Analytical Study of Momentum-Based Acceleration Methods in Paradigmatic High-Dimensional Non-Convex Problems
This work addresses a theoretical gap for researchers in optimization and machine learning, but it is incremental as it confirms known limitations in a specific model.
The authors tackled the problem of understanding momentum-based acceleration methods in high-dimensional non-convex landscapes, specifically in the spiked matrix-tensor model, and found that while these methods speed up dynamics, they do not improve the algorithmic threshold compared to gradient descent.

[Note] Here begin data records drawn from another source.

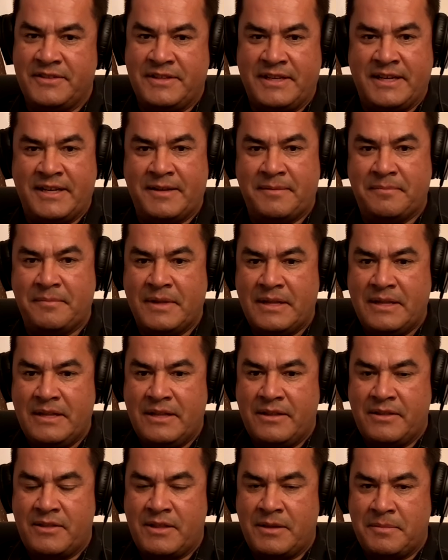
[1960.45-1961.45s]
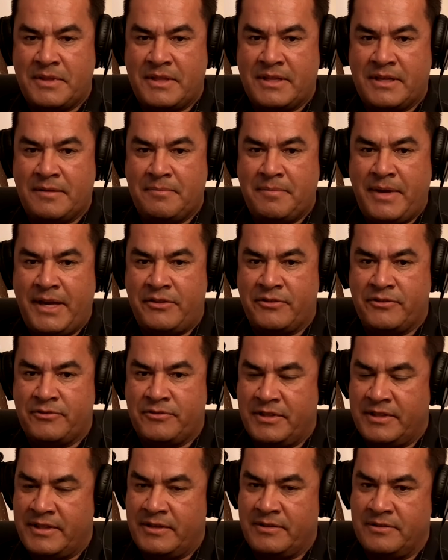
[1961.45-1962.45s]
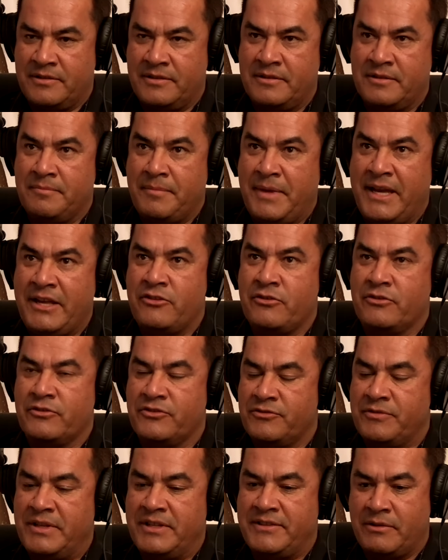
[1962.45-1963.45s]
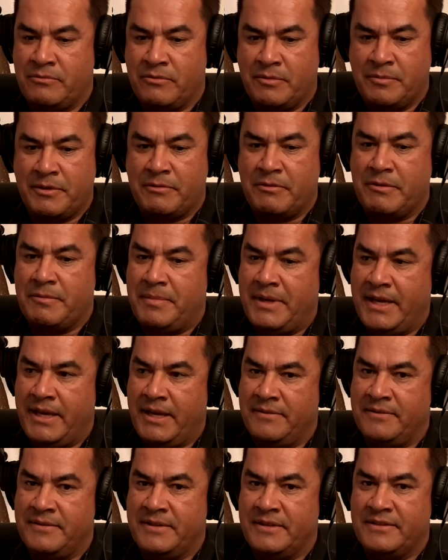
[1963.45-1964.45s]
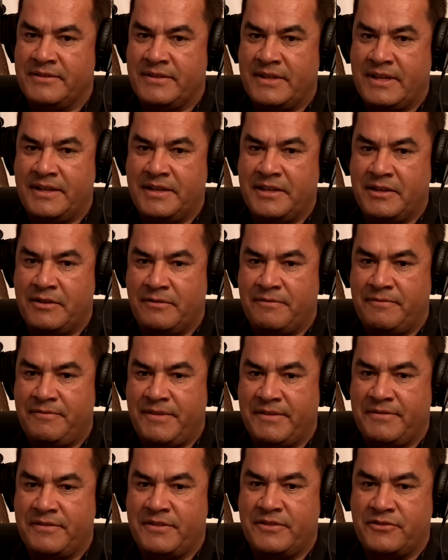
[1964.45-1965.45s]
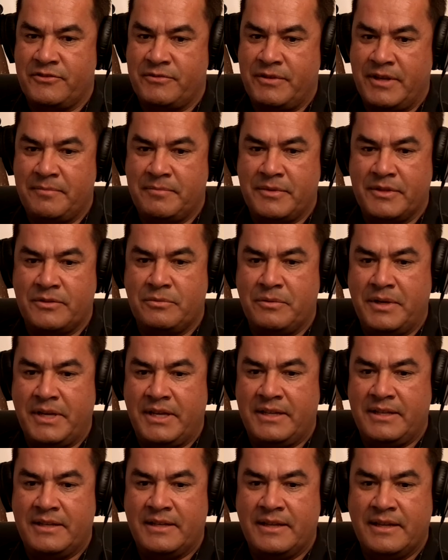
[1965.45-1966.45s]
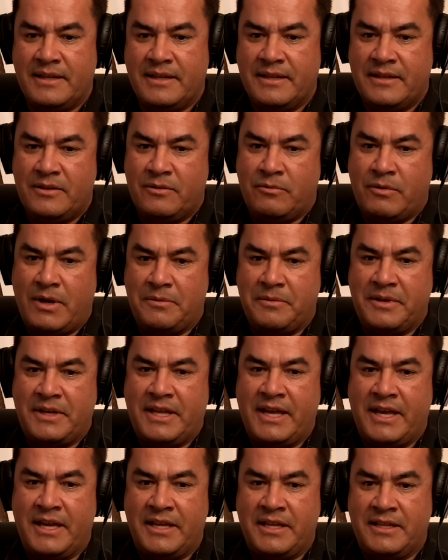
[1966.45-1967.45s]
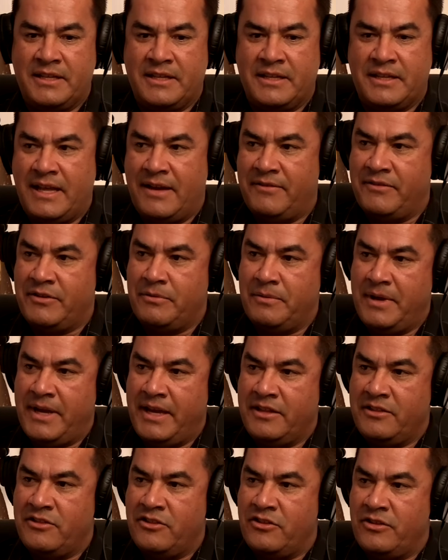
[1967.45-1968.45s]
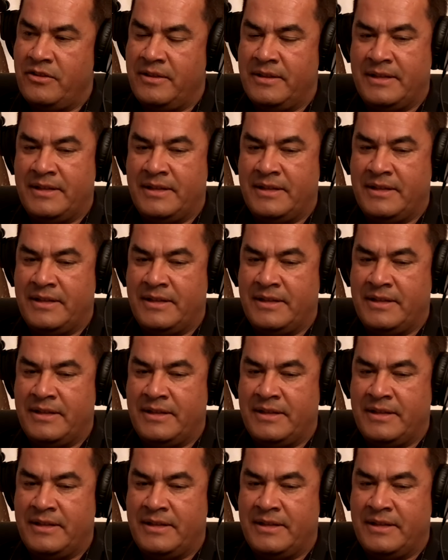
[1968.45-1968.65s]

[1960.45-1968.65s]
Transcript: Um, some of the major streets that, major streets that will be repaved is uh, you know Fifth Street between Wildwood Canyon and Avenue H.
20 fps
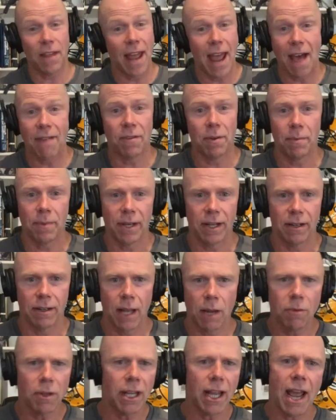haven't been. They
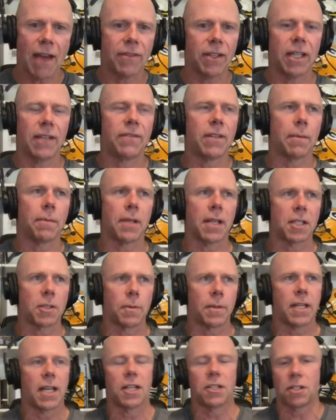really haven't lived up to
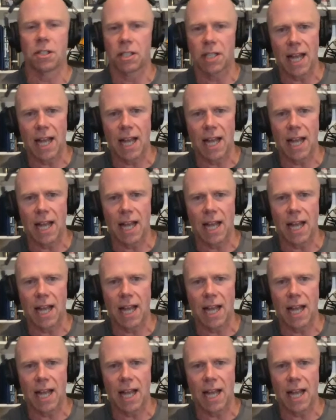expectations.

The optimization step in many machine learning problems rarely relies on vanilla gradient descent but it is common practice to use momentum-based accelerated methods. Despite these algorithms being widely applied to arbitrary loss functions, their behaviour in generically non-convex, high dimensional landscapes is poorly understood. In this work, we use dynamical mean field theory techniques to describe analytically the average dynamics of these methods in a prototypical non-convex model: the (spiked) matrix-tensor model. We derive a closed set of equations that describe the behaviour of heavy-ball momentum and Nesterov acceleration in the infinite dimensional limit. By numerical integration of these equations, we observe that these methods speed up the dynamics but do not improve the algorithmic threshold with respect to gradient descent in the spiked model.